### Records supplied

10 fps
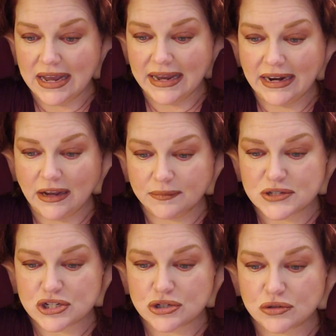It
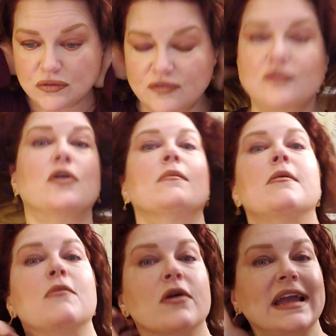helps to form
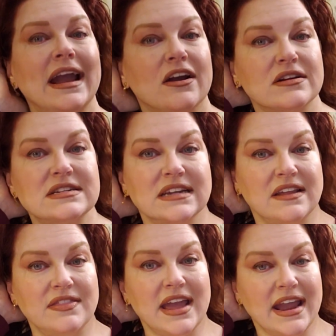more keratin
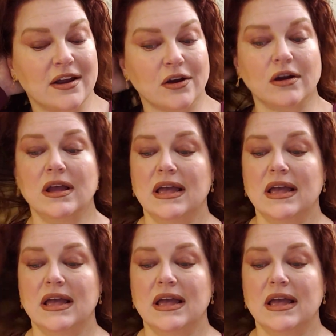in the hair.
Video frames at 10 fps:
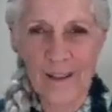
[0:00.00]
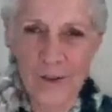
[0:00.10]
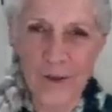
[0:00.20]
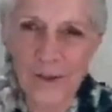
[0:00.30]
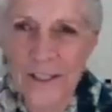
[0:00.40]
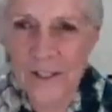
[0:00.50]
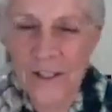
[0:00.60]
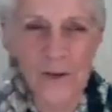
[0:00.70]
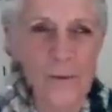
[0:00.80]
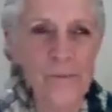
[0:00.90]
It's called
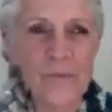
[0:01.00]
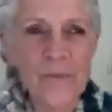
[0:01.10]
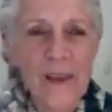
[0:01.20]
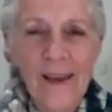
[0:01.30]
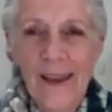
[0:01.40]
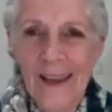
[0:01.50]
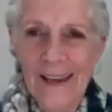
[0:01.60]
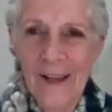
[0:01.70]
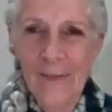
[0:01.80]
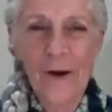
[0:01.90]
continuum. And
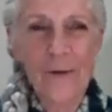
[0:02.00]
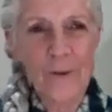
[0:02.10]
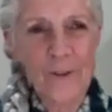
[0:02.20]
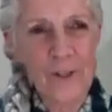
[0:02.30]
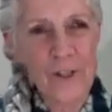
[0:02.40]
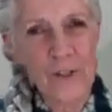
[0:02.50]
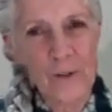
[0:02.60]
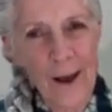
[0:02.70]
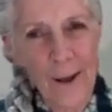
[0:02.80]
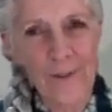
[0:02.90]
I thought when she
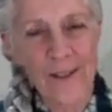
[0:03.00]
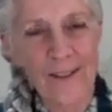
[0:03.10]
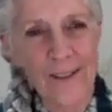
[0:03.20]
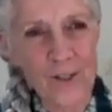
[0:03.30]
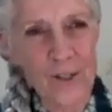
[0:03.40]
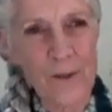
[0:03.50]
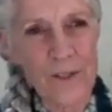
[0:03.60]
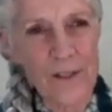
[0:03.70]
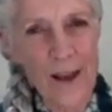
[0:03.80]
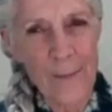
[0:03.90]
described it, that she
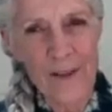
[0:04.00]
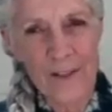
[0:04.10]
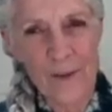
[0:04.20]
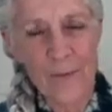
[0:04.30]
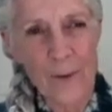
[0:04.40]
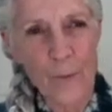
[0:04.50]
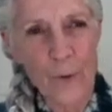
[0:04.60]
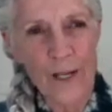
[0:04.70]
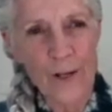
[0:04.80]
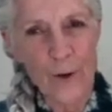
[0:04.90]
was tapping something
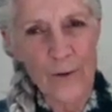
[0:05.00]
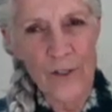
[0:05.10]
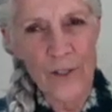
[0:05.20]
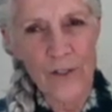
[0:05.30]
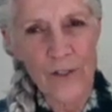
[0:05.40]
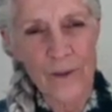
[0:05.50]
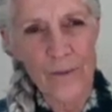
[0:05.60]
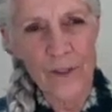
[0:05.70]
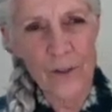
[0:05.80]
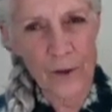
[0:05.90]
pre-nervous system
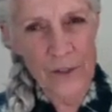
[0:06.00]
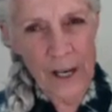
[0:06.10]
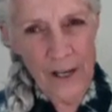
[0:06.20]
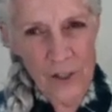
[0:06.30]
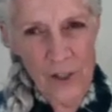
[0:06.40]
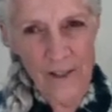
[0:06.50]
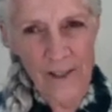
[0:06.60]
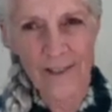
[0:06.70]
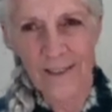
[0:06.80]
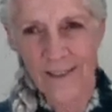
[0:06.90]
that's called the
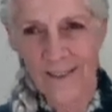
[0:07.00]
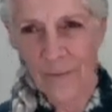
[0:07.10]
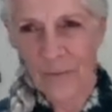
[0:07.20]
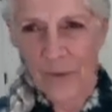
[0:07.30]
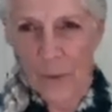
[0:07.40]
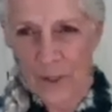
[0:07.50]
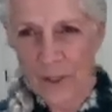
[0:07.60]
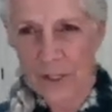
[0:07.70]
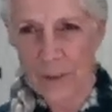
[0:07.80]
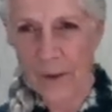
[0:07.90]
ungulate, which
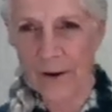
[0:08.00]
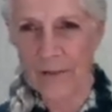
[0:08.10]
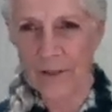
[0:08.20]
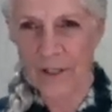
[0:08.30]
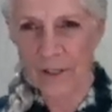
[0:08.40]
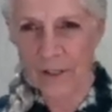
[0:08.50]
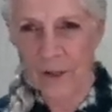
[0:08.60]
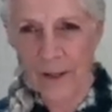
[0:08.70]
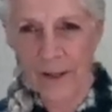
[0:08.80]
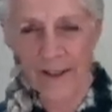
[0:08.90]
is the part of us that's
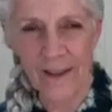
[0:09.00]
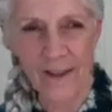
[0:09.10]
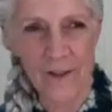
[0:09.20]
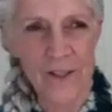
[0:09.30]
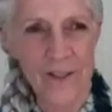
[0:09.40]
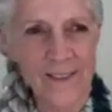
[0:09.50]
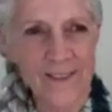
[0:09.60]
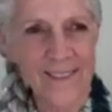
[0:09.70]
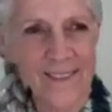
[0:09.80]
doing this.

######

Work item | Once the pictures are set aside, write out each record exactly.

Exercise output |
10 fps
It
helps to form
more keratin
in the hair.
Video frames at 10 fps:
[0:00.00]
[0:00.10]
[0:00.20]
[0:00.30]
[0:00.40]
[0:00.50]
[0:00.60]
[0:00.70]
[0:00.80]
[0:00.90]
It's called
[0:01.00]
[0:01.10]
[0:01.20]
[0:01.30]
[0:01.40]
[0:01.50]
[0:01.60]
[0:01.70]
[0:01.80]
[0:01.90]
continuum. And
[0:02.00]
[0:02.10]
[0:02.20]
[0:02.30]
[0:02.40]
[0:02.50]
[0:02.60]
[0:02.70]
[0:02.80]
[0:02.90]
I thought when she
[0:03.00]
[0:03.10]
[0:03.20]
[0:03.30]
[0:03.40]
[0:03.50]
[0:03.60]
[0:03.70]
[0:03.80]
[0:03.90]
described it, that she
[0:04.00]
[0:04.10]
[0:04.20]
[0:04.30]
[0:04.40]
[0:04.50]
[0:04.60]
[0:04.70]
[0:04.80]
[0:04.90]
was tapping something
[0:05.00]
[0:05.10]
[0:05.20]
[0:05.30]
[0:05.40]
[0:05.50]
[0:05.60]
[0:05.70]
[0:05.80]
[0:05.90]
pre-nervous system
[0:06.00]
[0:06.10]
[0:06.20]
[0:06.30]
[0:06.40]
[0:06.50]
[0:06.60]
[0:06.70]
[0:06.80]
[0:06.90]
that's called the
[0:07.00]
[0:07.10]
[0:07.20]
[0:07.30]
[0:07.40]
[0:07.50]
[0:07.60]
[0:07.70]
[0:07.80]
[0:07.90]
ungulate, which
[0:08.00]
[0:08.10]
[0:08.20]
[0:08.30]
[0:08.40]
[0:08.50]
[0:08.60]
[0:08.70]
[0:08.80]
[0:08.90]
is the part of us that's
[0:09.00]
[0:09.10]
[0:09.20]
[0:09.30]
[0:09.40]
[0:09.50]
[0:09.60]
[0:09.70]
[0:09.80]
doing this.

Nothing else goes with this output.